Michael Henry, Ph.D.

Collaborator

Michael Henry Mike completed his Ph.D. in phytoplankton ecology and biodiversity at the University of British Columbia, Vancouver, in 2005. Currently residing in Montreal, Canada, Mike’s research is focused on the macro-ecology (large-scale distribution and abundance) and interactions of phytoplankton, zooplankton, and marine birds in the North Pacific (Batten et al. 2006, Hyrenbach et al. 2007). In his current research, Mike is determining how lower trophic level diversity and production influences seabird diversity and abundance between the Gulf of Alaska, southern Bering Sea, and western Pacific gyre, and assessing the effects of climate variability and change on these North Pacific ecosystems. Since 2002, Mike has spent over 330 days at sea on the container ship M/V Skaubryn surveying seabirds and marine mammals and deploying a Continuous Plankton Recorder 3 times per year along a 7,500 km transect stretching from Victoria, British Columbia to Tokyo, Japan.

Robert Suryan, Ph.D.

Collaborator

Robert Suryan Rob is an Assistant Research Professor at Oregon State University’s Hatfield Marine Science Center and has been conducting research in the North Pacific Ocean for over 15 years.

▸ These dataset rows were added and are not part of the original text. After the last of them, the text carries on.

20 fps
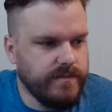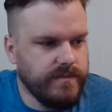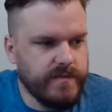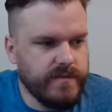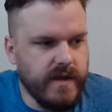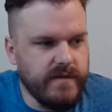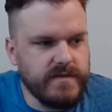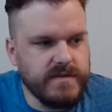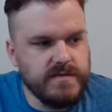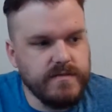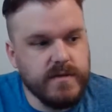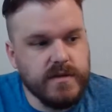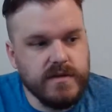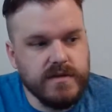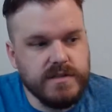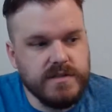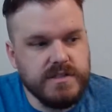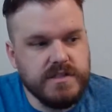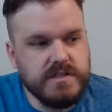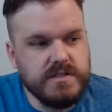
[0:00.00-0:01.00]
Davis
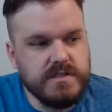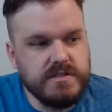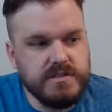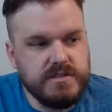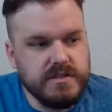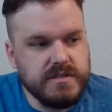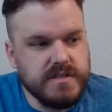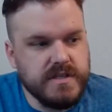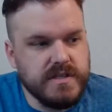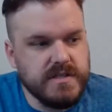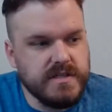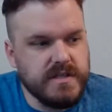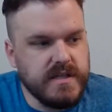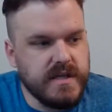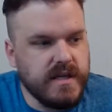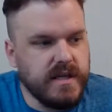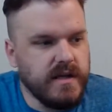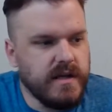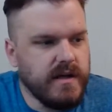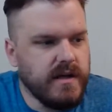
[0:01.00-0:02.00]
Mills just isn't
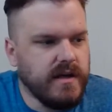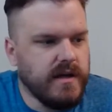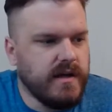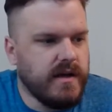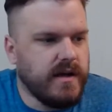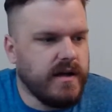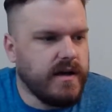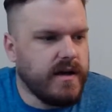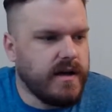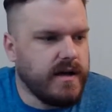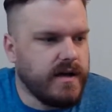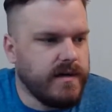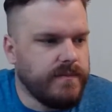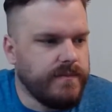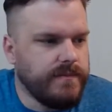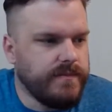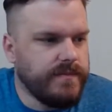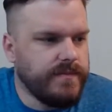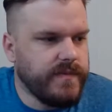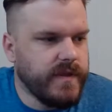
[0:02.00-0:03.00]
it.
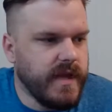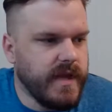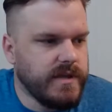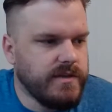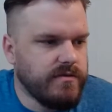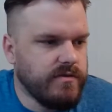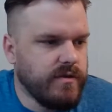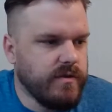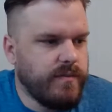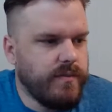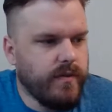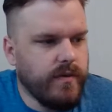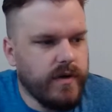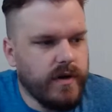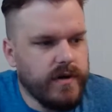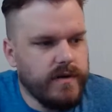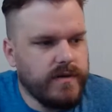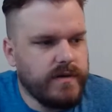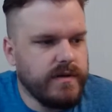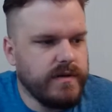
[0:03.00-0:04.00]
Injury
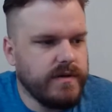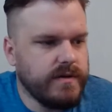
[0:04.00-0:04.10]
report.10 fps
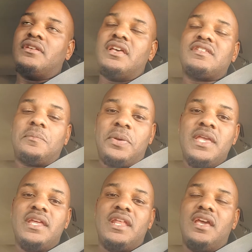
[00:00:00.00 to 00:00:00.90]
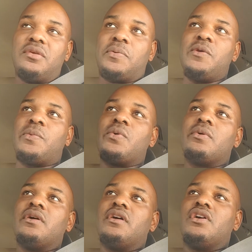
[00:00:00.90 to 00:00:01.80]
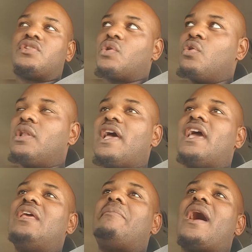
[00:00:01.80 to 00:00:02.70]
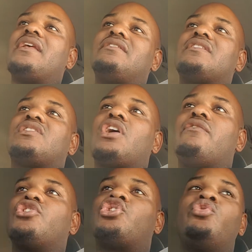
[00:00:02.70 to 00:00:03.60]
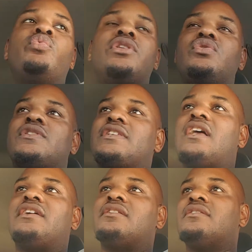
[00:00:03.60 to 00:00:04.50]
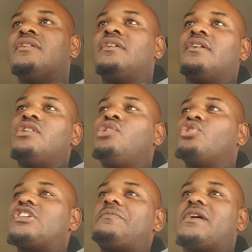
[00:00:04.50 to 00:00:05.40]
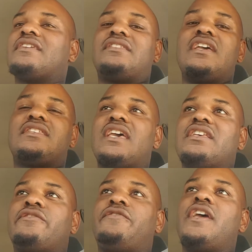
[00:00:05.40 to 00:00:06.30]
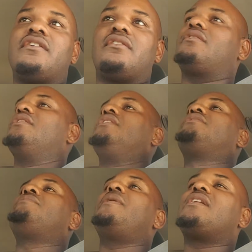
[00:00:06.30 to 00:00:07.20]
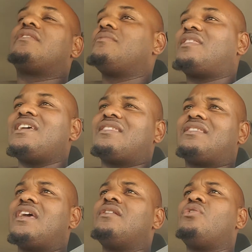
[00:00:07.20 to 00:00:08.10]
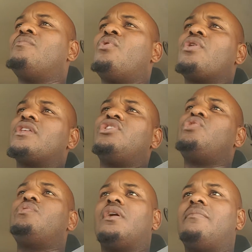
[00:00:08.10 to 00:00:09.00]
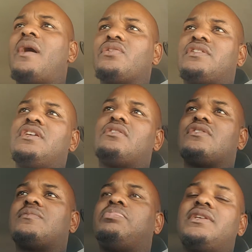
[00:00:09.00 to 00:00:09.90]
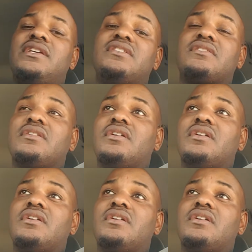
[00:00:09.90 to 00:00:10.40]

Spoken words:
It's opinionated, people. So don't let anybody discourage you when you're selling, just because they say it's fake, to make them think that they know more than you about sneakers. Please,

His research interests include marine ecosystem processes and their effect on foraging ecology, reproduction, and population dynamics of mid to upper trophic-level consumers, particularly seabirds (Suryan et al. 2006a). Additional investigations include satellite remote sensing applications to study atmospheric and oceanographic effects on apex predator distribution (Suryan et al. 2006b), identification of biological "hotspots", and the effects of climate change. Some of Rob’s studies also involve seabird- fishery interactions (Suryan et al. 2007).